Con la misma pasión con que ganaban adeptos, se enfrentaban en las reuniones del partido. Y cada día eran más los que, como Hipólito y Mika, cuestionaban ese pensamiento necio, sin salida, que sólo aceptaba órdenes. Pero más que el debate por las ideas fueron las buenas relaciones con Moscú las que pesaron en el partido, y se impuso en la dirección la línea que apoyaba la Komintern, no la de Hipólito y Mika, que había ganado un importante espacio entre los camaradas argentinos. Era el poder lo que movía a algunos, no la revolución. Poco importaron los conocimientos teóricos de Hipólito sobre el marxismo-leninismo, por los que el Comité Ejecutivo le había encargado la redacción de la carta orgánica, poco importó la excelencia de su oratoria que a tantos había acercado, poco importaron las acciones que Mika organizaba, ellos no acataban incondicionalmente las políticas de la Internacional Comunista, manifestaron su admiración por León Trotski, y fueron expulsados del partido a fines de 1925.
En 1926, junto a otros camaradas, echados o desencantados del PC, fundaron el Partido Comunista Obrero. Una maestra sindicalista, obreros gráficos y metalúrgicos, dos médicos y un arquitecto, un chofer, una odontóloga, intelectuales y sindicalistas de diversos sectores, y un mismo entusiasmo. La revista Chispas fue el órgano de difusión del grupo.
Para nosotros lo normal era discutir las ideas, así lo habíamos hecho en Insurrexit, y así lo seguiríamos haciendo toda la vida. Cuando nos expulsaron del PCA comenzamos a atisbar lo que en años posteriores, en Europa, íbamos a sufrir en su verdadera dimensión, y sus dramáticas consecuencias.
Visto en perspectiva, tal como éramos, no podíamos haber formado parte mucho tiempo de ningún partido u organización política. El sometimiento a dogmas, la burocracia, los retorcidos recovecos del poder no eran lo nuestro.

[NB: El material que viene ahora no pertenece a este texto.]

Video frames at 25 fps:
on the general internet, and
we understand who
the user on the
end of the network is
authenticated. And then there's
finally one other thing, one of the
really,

Entonces fue el Partido Comunista Obrero, y más tarde los grupos de oposición al estalinismo. Estábamos en desacuerdo con las políticas del Partido Comunista, pero era nuestra referencia. En París íbamos a los actos del Partido Comunista, en Berlín estudiamos alemán en la escuela del partido, y nos sumábamos a esas grandiosas manifestaciones convocadas por el KPD. Nos considerábamos comunistas, éramos comunistas.

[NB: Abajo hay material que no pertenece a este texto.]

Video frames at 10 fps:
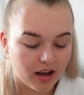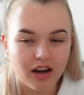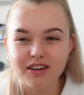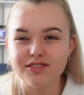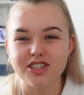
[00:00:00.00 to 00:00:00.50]

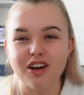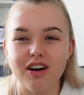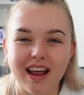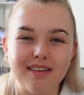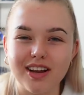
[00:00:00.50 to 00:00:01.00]
Kind of just
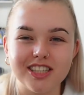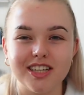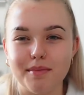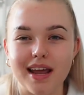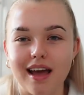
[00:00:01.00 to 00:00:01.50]
can't have like
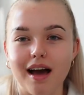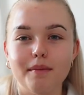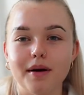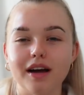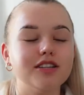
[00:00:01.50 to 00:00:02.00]
shit
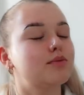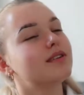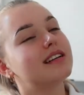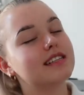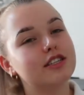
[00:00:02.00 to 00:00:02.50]
makeup but I just
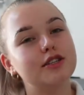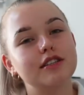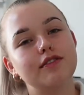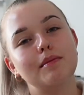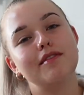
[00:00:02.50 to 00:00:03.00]
want an excuse
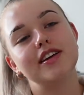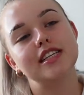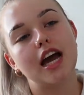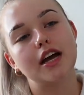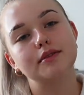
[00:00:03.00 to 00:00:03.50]
to film a
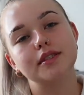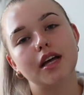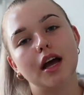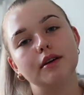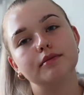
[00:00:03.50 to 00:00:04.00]
video
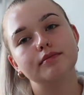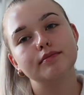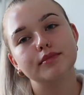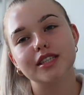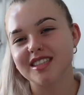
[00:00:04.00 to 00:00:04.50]
so
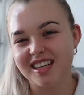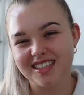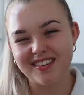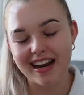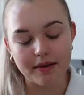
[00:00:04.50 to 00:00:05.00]
we're just
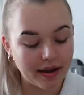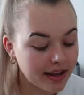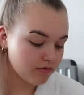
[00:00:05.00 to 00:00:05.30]
gonna do it anyway.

Pero en España, durante la Guerra Civil, quedó claro como nunca que quienes disentíamos con las políticas del sanguinario estalinismo éramos considerados peligrosos enemigos a quienes había que eliminar.
Pocos meses antes de la feroz represión desatada contra el POUM, sin embargo, cuando fui unos días a París a reponerme, al regreso de Sigüenza, yo ni quería hablar de lo que los camaradas del grupo de oposición Que Faire y otros que participaron de la reunión en Perigny estaban empeñados en analizar. Las noticias de los procesos de Moscú contra los que Stalin consideraba adversarios eran escalofriantes. Los camaradas veían con mucha más claridad que yo el peligro que entrañaba la intervención rusa en España, tal vez porque no estaban inmersos en el día a día de la guerra.